UK buys more potential COVID-19 vaccines from J&J and Novavax
By Alistair Smout and Josephine Mason
LONDON (Reuters) – Britain will buy potential COVID-19 vaccines from U.S. drugmakers Johnson & Johnson and Novavax Inc, the companies said on Friday, bringing the total number of deals by the UK government to six as the race for shots heats up.
Johnson & Johnson said its Janssen Pharmaceutica unit will supply the UK government with its candidate known as Ad26.COV2.S with an initial sale of 30 million doses on a not-for-profit basis for emergency pandemic use.

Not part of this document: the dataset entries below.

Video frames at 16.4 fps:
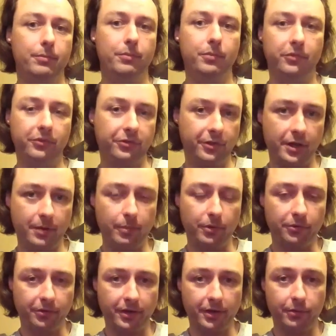
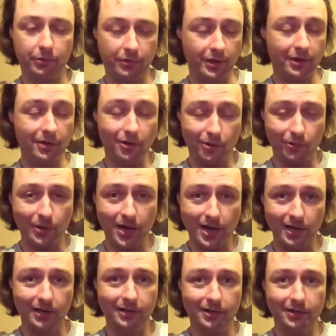sabers, and I was like,
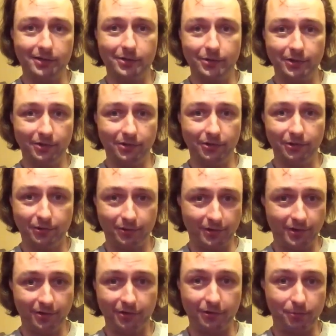alright, this
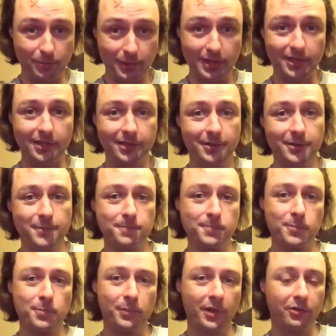is me.
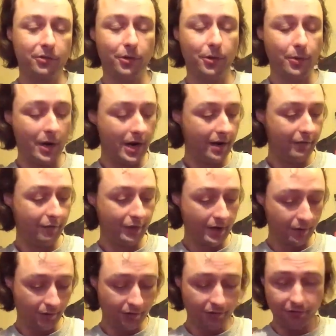So I
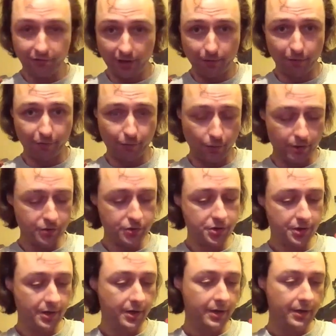found
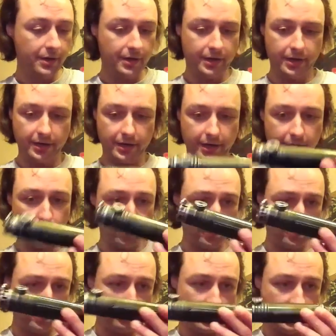Saberforge, and I
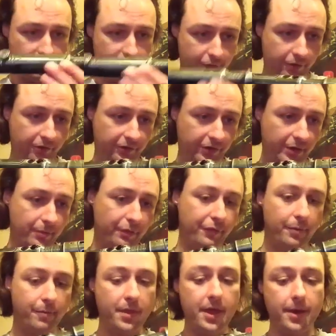ordered my first saber
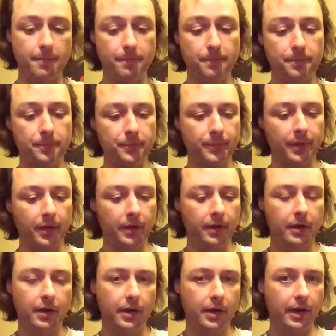from them.
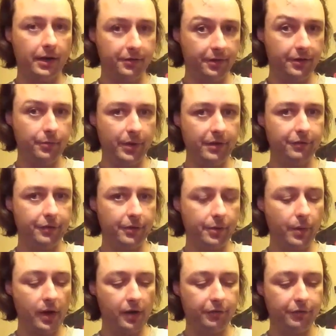I did wait for a
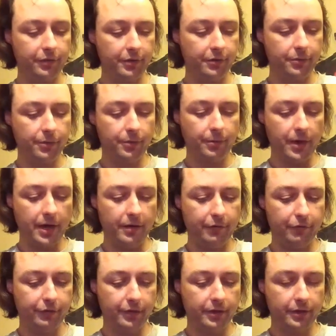while for it to
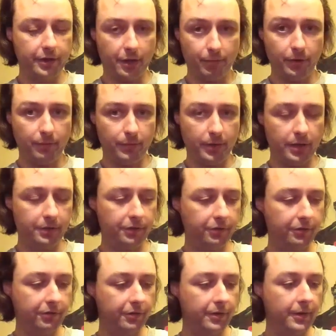arrive, a couple of
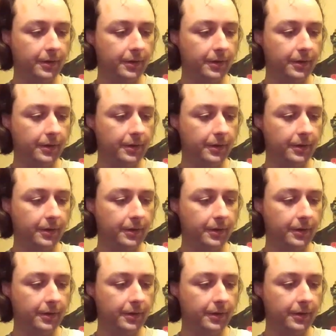months,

The advance purchase agreement will also provide an option for an additional purchase of up to a 22 million doses, it said.
In a separate statement, Novavax said the UK would buy 60 million doses of its coronavirus vaccine candidate, NVX-CoV2373, for a phase 3 clinical trial.
With six deals each so far, Britain and the United States are leading the global race to strike deals with drugmakers for vaccines as the pandemic continues to rage.
The latest agreements bring the UK’s total number of doses secured to 362 million for the population of 66 million.
J&J said it has also agreed to collaborate with the UK government on a global Phase 3 trial to explore the two-dose regimen of its vaccine candidate.
It will run parallel to the Phase 3 trial investigating the single-dose programme.
No vaccine has yet proven to work, but more than 20 candidates are in clinical trials.